_WHAT THE TASK ASKS_
The line containing "[4.17-5.21s]" marks the start; extract exactly from it through the last line of the entries, and omit any pictures.

_DATA TO USE_
-------

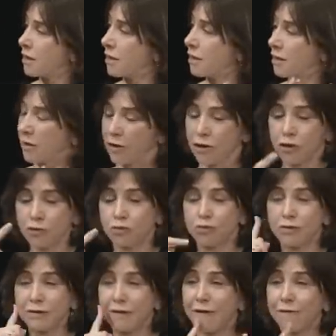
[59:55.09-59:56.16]
The uh,
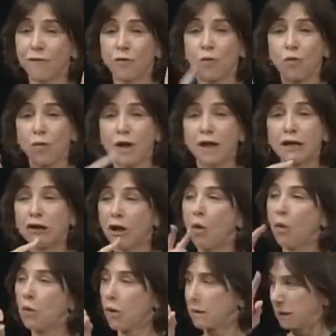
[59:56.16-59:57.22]
final three,
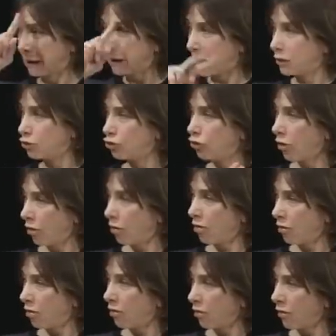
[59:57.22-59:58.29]
again, we know
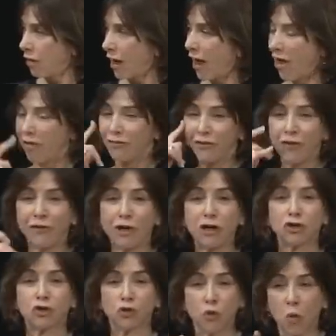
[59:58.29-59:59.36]
that we had two
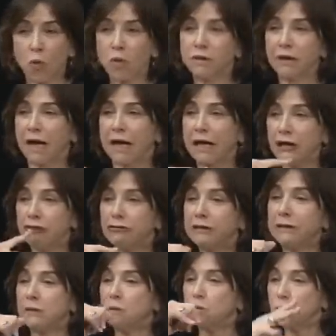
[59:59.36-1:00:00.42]
deaf and one hearing. I
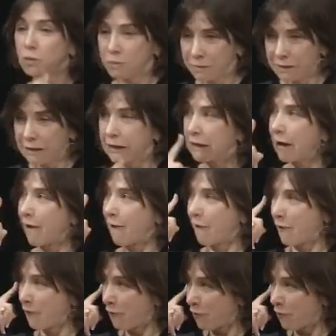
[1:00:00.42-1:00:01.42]
think that was intentional. They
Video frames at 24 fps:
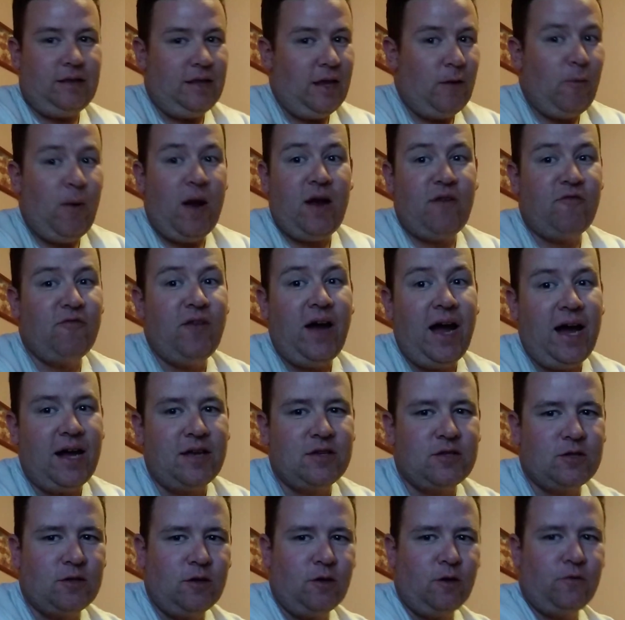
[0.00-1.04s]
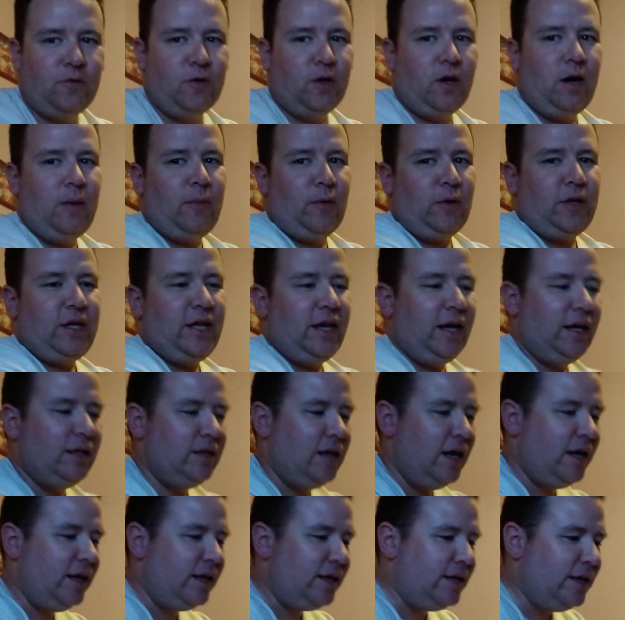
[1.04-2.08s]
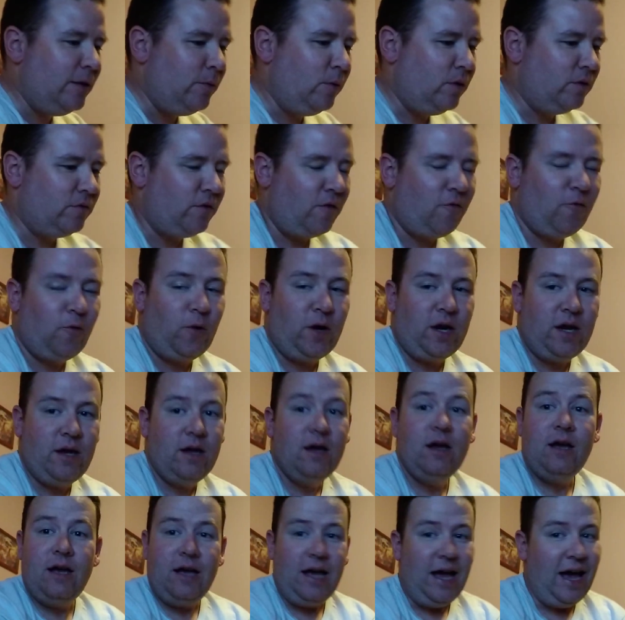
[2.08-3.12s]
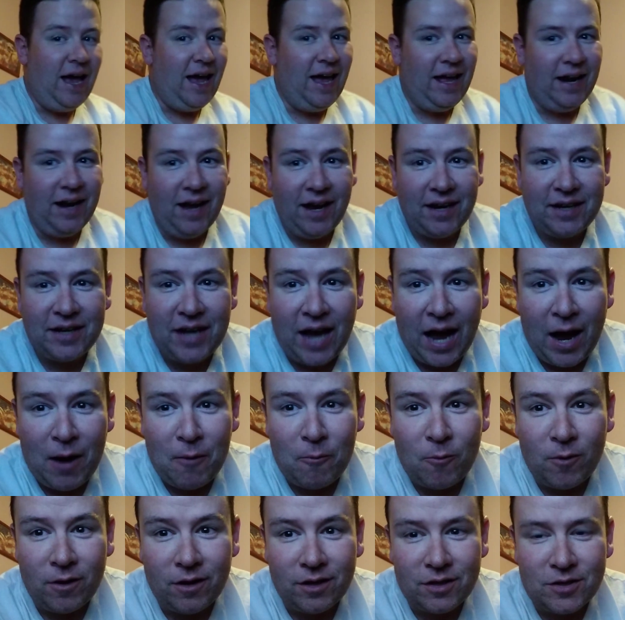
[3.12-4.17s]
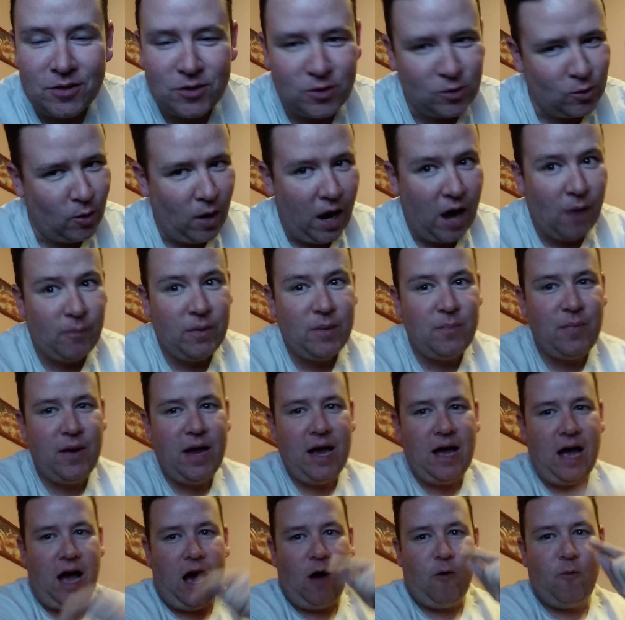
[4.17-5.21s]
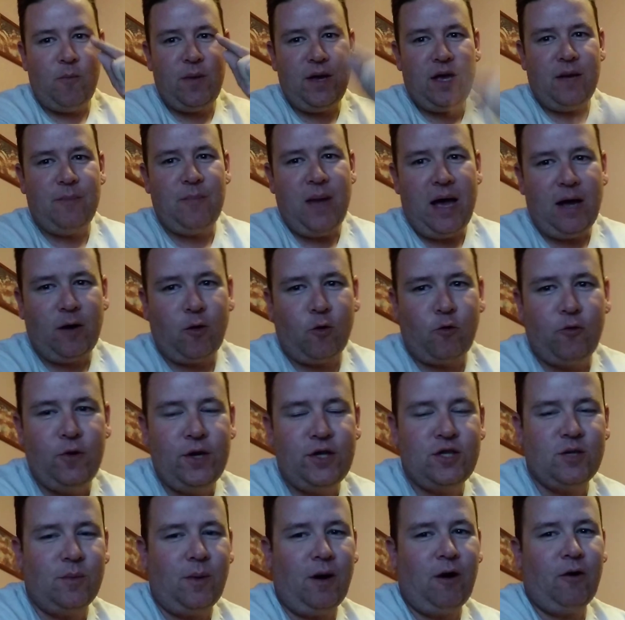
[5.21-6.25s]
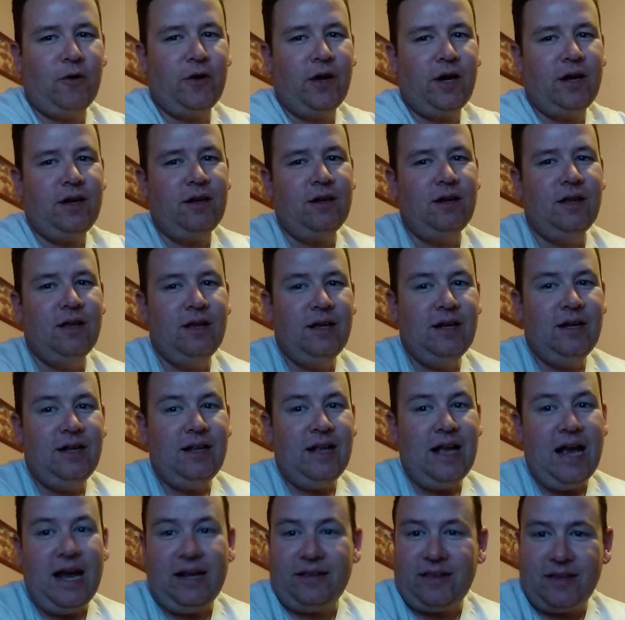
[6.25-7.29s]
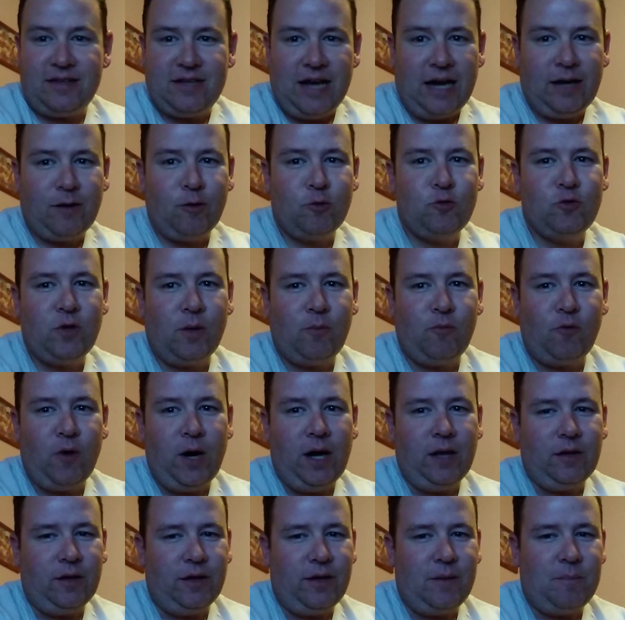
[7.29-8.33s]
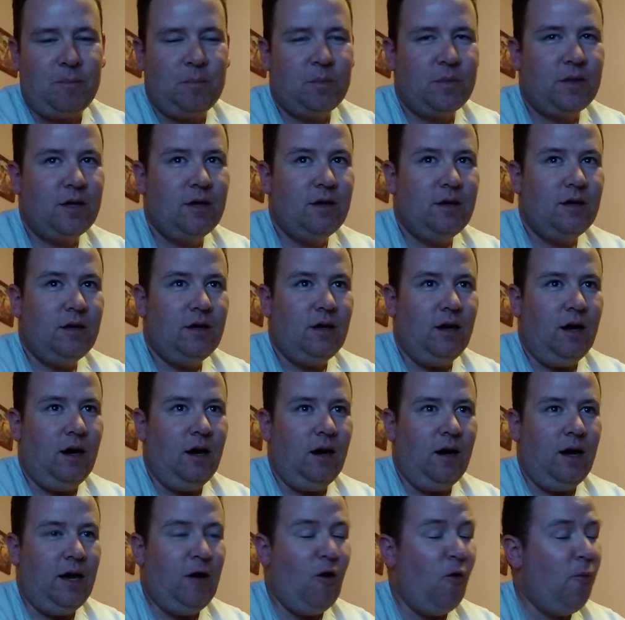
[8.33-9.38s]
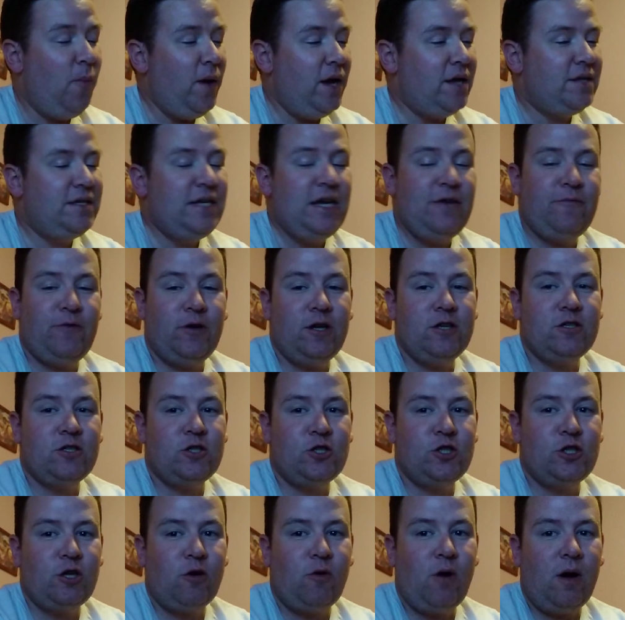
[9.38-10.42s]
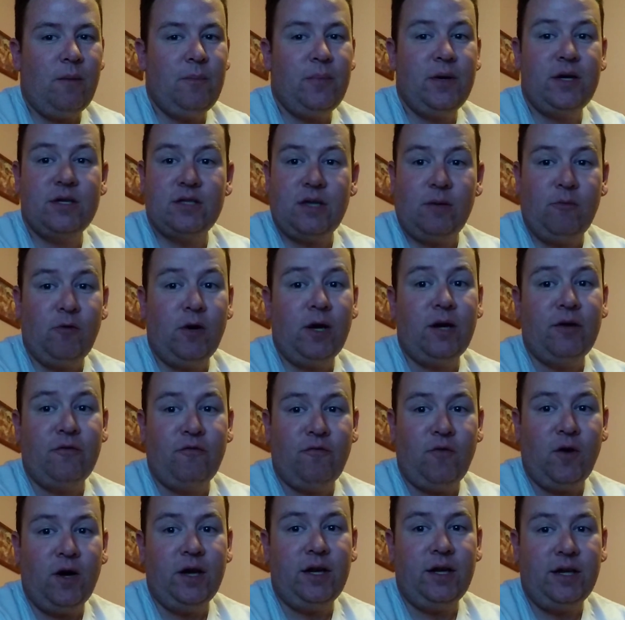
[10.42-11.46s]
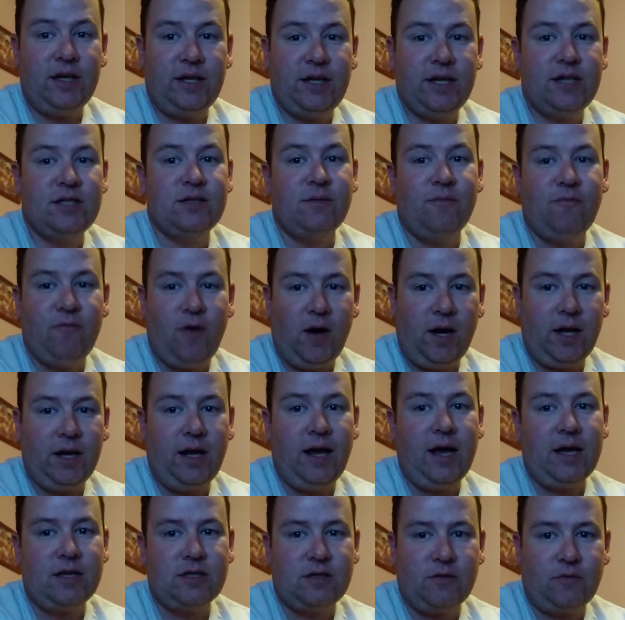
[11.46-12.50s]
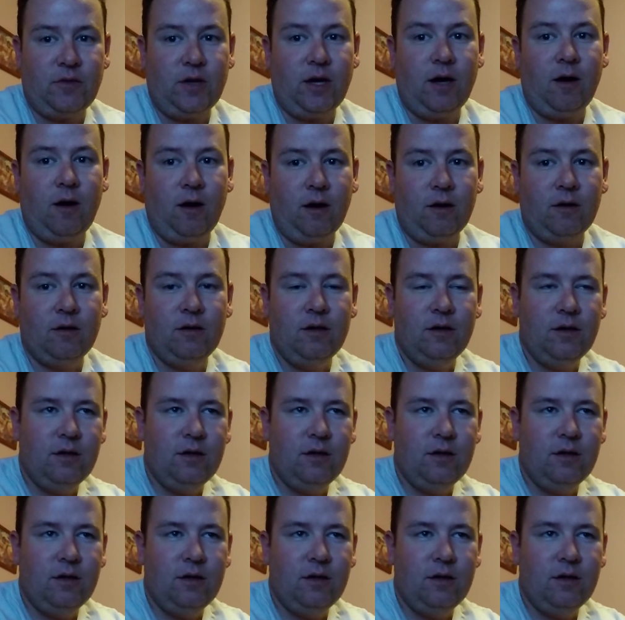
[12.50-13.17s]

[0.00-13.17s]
They went fast, so if you're able to get online and get one for free, and I got one, so I'll be, be I'll be in Battle Creek tomorrow night at the Donald Trump rally. Uh, I hope Antifa doesn't show up because I'm ready to fight and kick some fucking ass if they are.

-------

_RESPONSE TO THIS TASK_
[4.17-5.21s]
[5.21-6.25s]
[6.25-7.29s]
[7.29-8.33s]
[8.33-9.38s]
[9.38-10.42s]
[10.42-11.46s]
[11.46-12.50s]
[12.50-13.17s]

[0.00-13.17s]
They went fast, so if you're able to get online and get one for free, and I got one, so I'll be, be I'll be in Battle Creek tomorrow night at the Donald Trump rally. Uh, I hope Antifa doesn't show up because I'm ready to fight and kick some fucking ass if they are.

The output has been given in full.